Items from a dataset

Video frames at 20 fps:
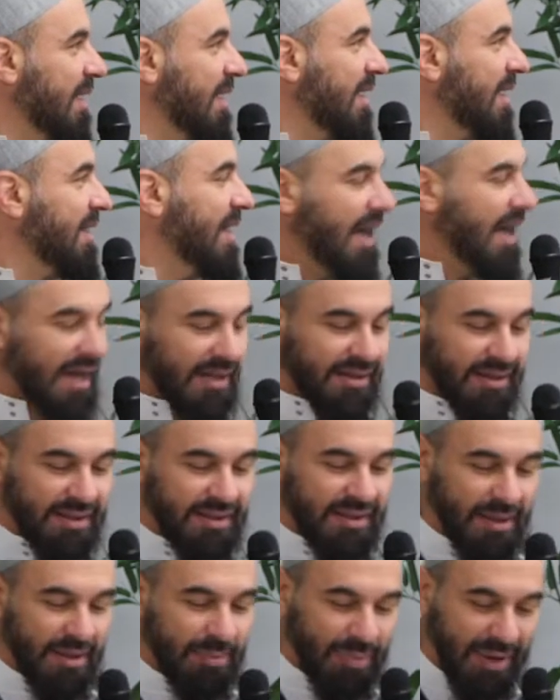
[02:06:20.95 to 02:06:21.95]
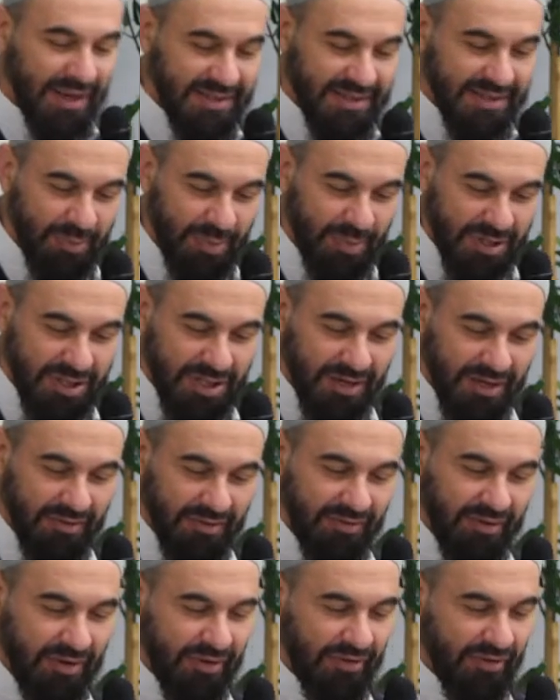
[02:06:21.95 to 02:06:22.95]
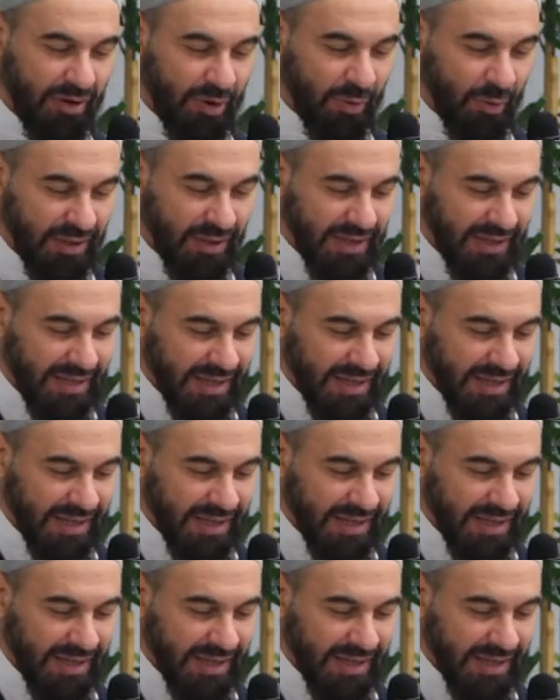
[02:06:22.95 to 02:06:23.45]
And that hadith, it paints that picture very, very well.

PROBLEM REQUIREMENTS: For this exercise, the lines from the one containing "[02:06:20.95 to 02:06:21.95]" through the last line of the entries above are to be output exactly, both included, and pictures are skipped.

COMPLETED EXERCISE:
[02:06:20.95 to 02:06:21.95]
[02:06:21.95 to 02:06:22.95]
[02:06:22.95 to 02:06:23.45]
And that hadith, it paints that picture very, very well.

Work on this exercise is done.